(Prompt): In the entries below, find the line with "(191.88 s to 192.88 s)" and the line with "(204.88 s to 205.88 s)"; reproduce those two lines and all lines between them exactly, without pictures.

-- Data to examine follows --

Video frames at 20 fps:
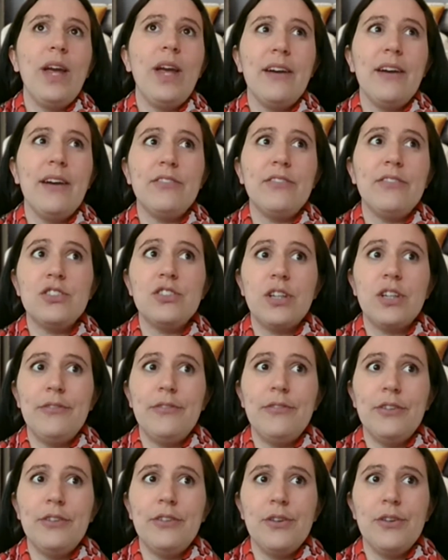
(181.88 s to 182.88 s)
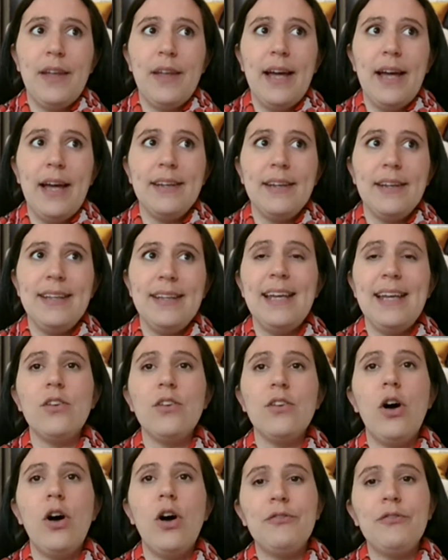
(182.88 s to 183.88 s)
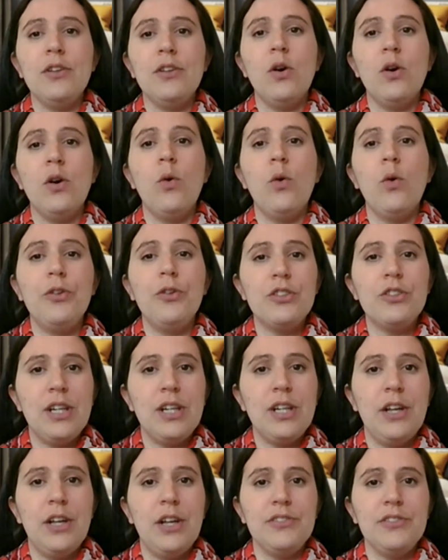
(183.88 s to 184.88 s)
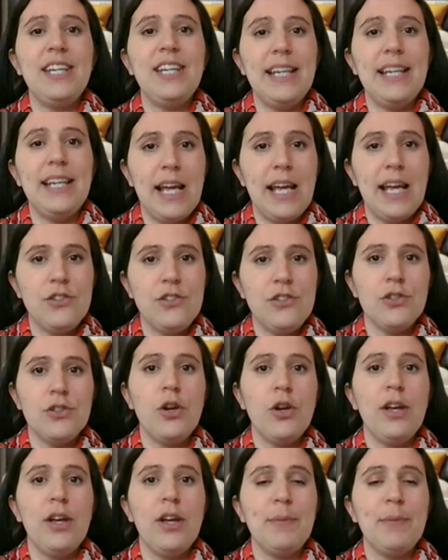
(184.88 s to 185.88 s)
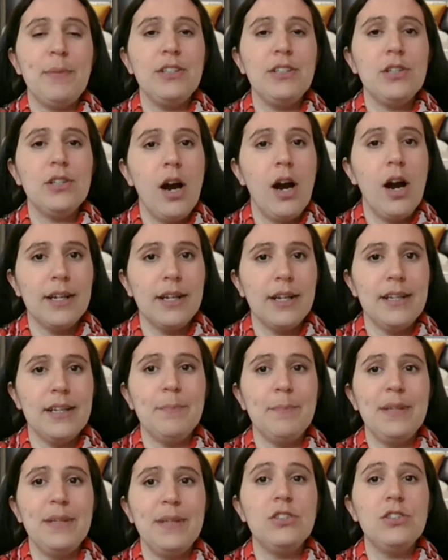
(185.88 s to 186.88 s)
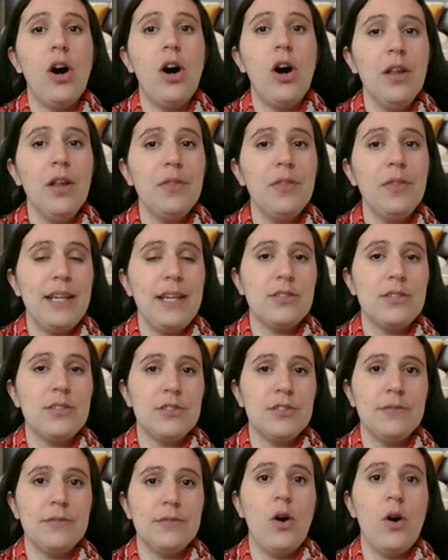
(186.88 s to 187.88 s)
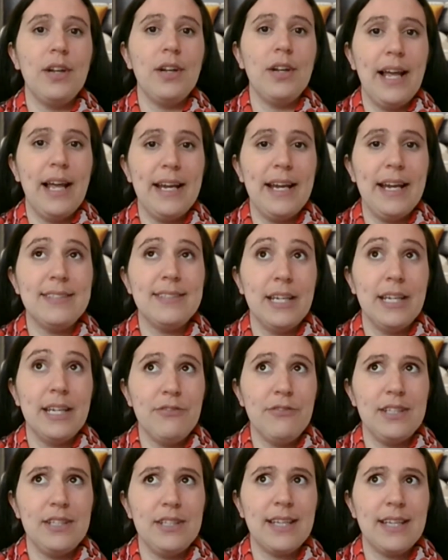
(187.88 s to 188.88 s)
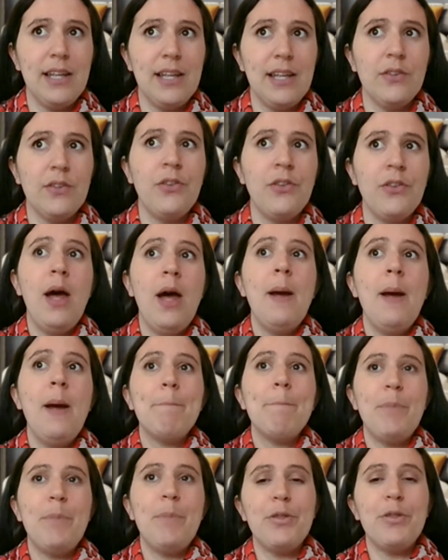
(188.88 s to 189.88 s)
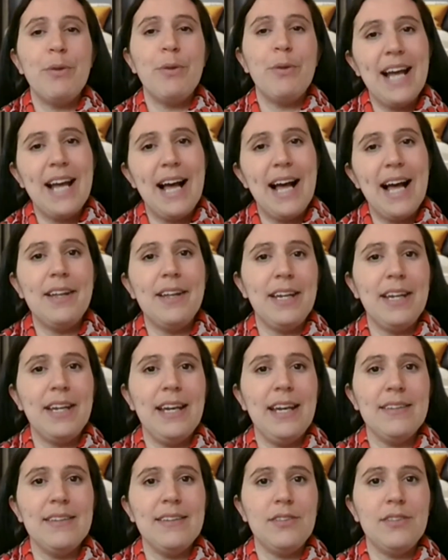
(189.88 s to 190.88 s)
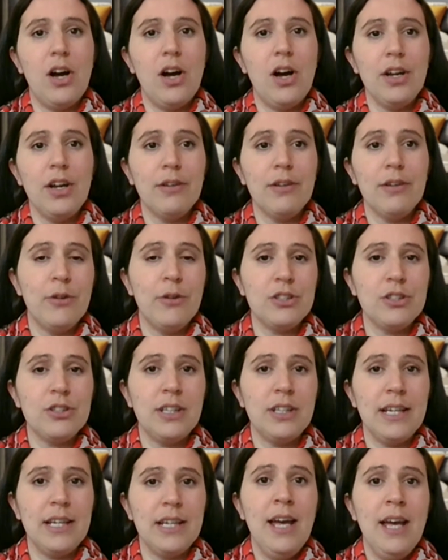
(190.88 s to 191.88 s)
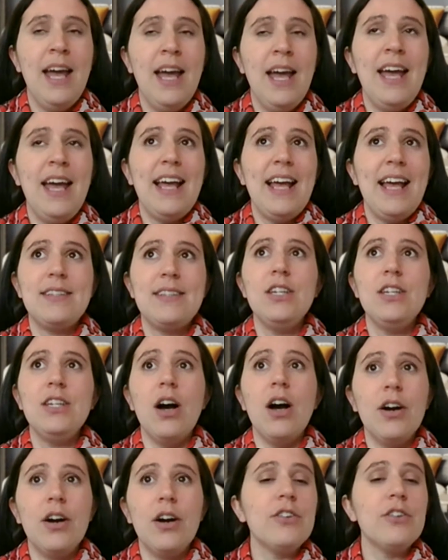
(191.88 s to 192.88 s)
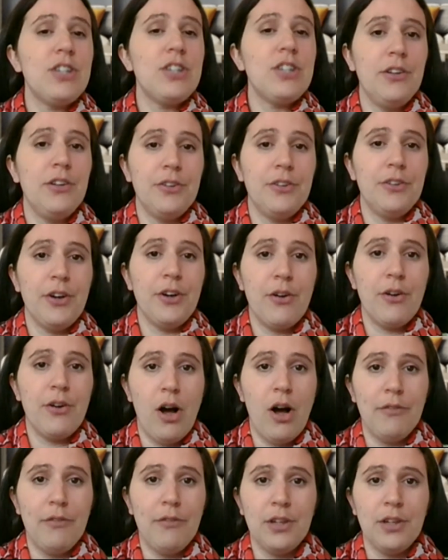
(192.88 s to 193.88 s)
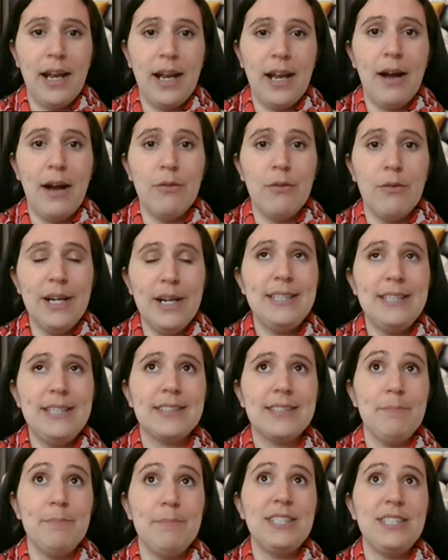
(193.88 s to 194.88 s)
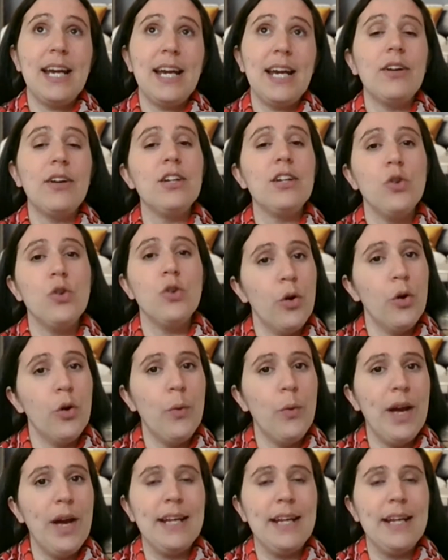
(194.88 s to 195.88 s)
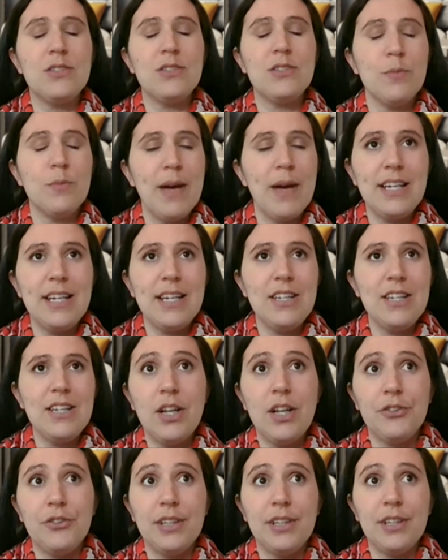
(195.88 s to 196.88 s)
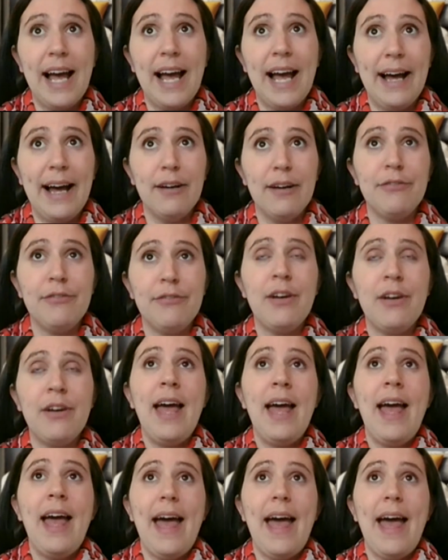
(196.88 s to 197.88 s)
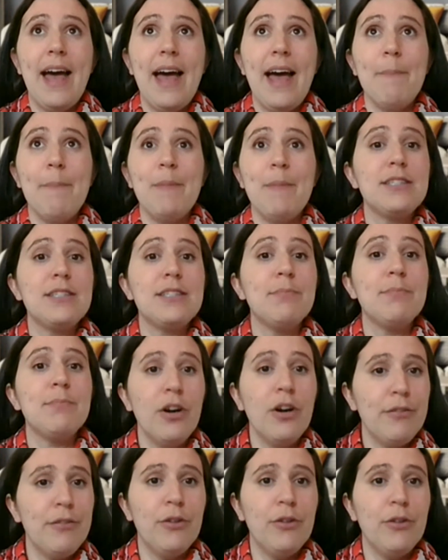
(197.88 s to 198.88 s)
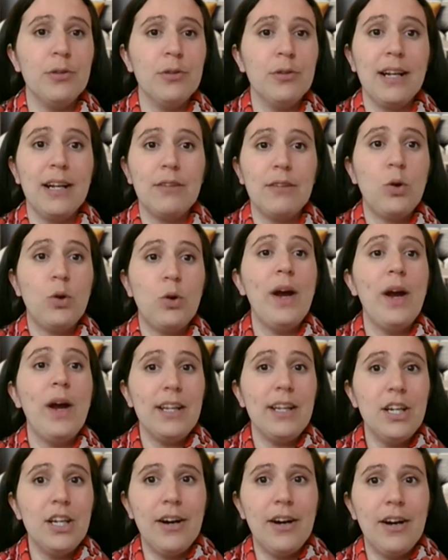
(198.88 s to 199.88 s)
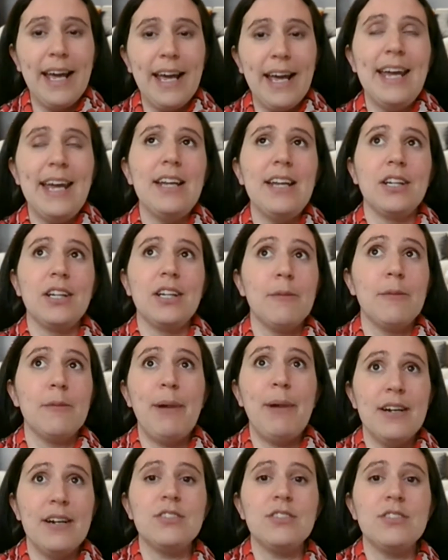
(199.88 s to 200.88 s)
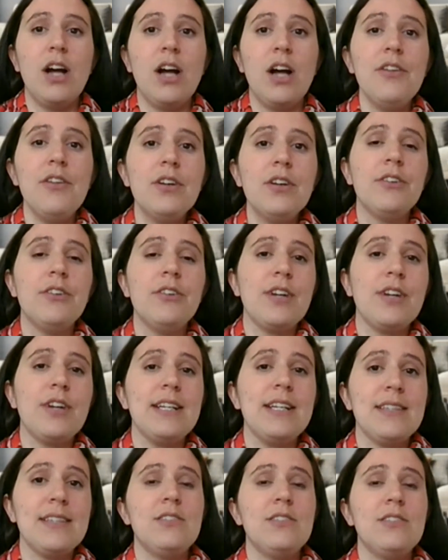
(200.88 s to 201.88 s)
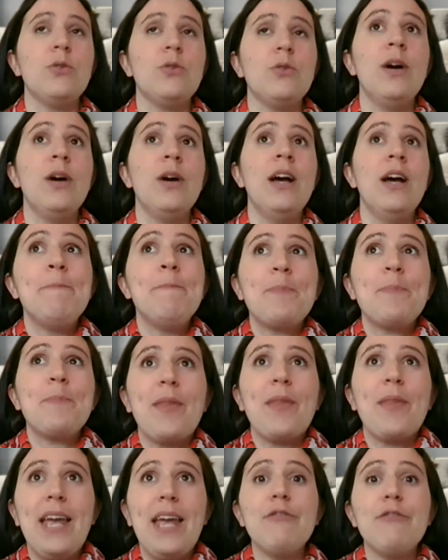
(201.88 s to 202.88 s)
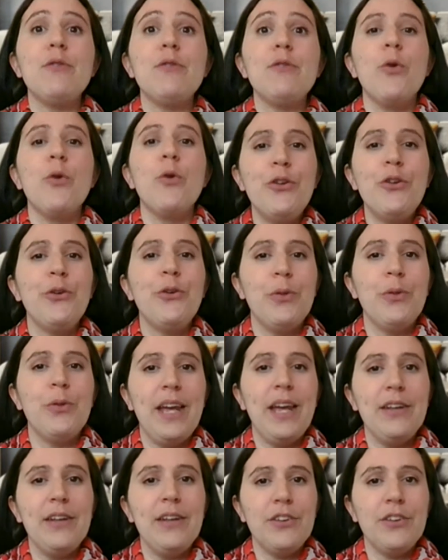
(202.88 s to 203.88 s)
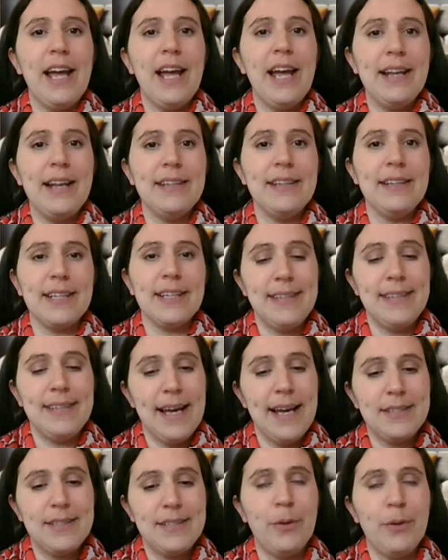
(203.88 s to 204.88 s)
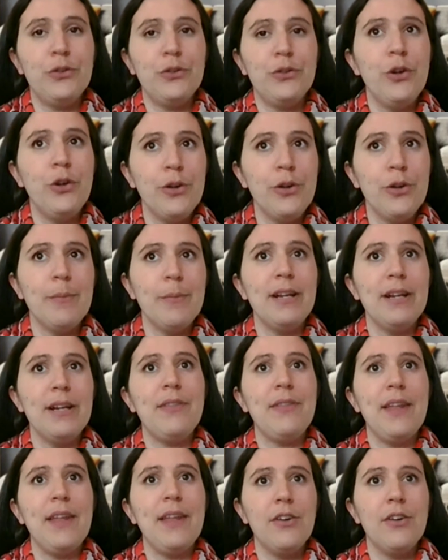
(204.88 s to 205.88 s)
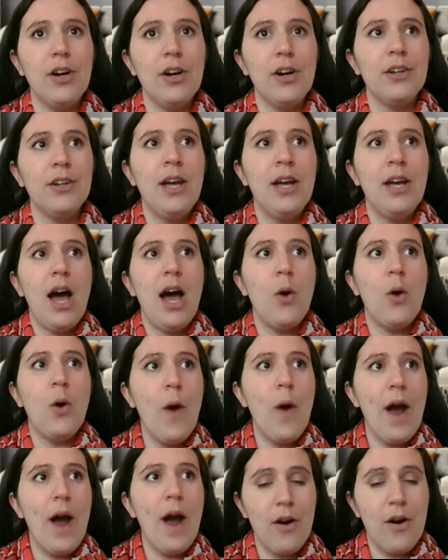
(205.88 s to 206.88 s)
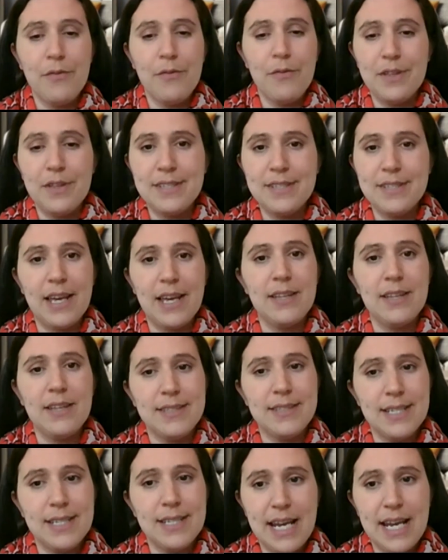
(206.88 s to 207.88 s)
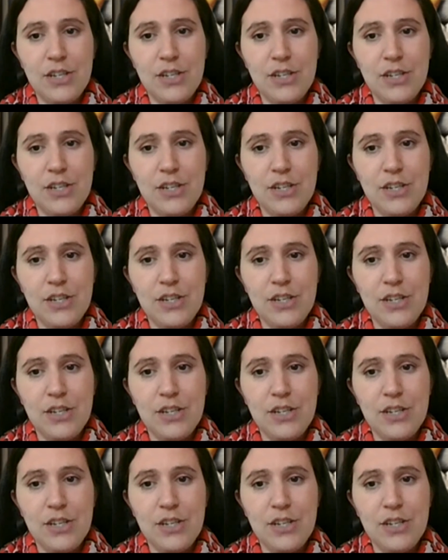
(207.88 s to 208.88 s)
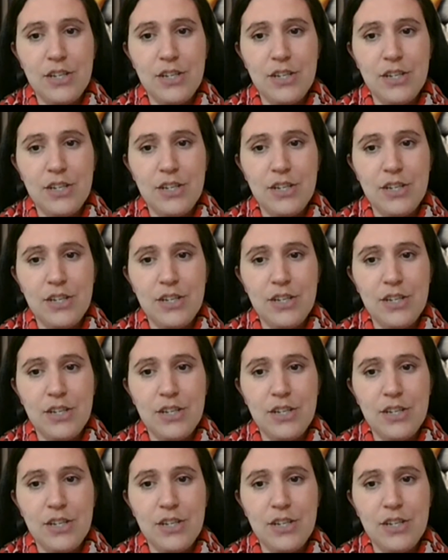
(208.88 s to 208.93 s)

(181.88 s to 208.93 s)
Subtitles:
we have discovered that it is often older children, teenagers, who have been targeted and been taught these sorts of online safety skills. But the reality is now, unfortunately, it's the younger children who are often at risk, and particularly in Norway, so many children have a smartphone at quite a young age in comparison to other countries. And so even more so, the internet is accessible to them, and if they are not aware of the skills and the nature in which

-- Data to examine concluded --

(Exercise solution):
(191.88 s to 192.88 s)
(192.88 s to 193.88 s)
(193.88 s to 194.88 s)
(194.88 s to 195.88 s)
(195.88 s to 196.88 s)
(196.88 s to 197.88 s)
(197.88 s to 198.88 s)
(198.88 s to 199.88 s)
(199.88 s to 200.88 s)
(200.88 s to 201.88 s)
(201.88 s to 202.88 s)
(202.88 s to 203.88 s)
(203.88 s to 204.88 s)
(204.88 s to 205.88 s)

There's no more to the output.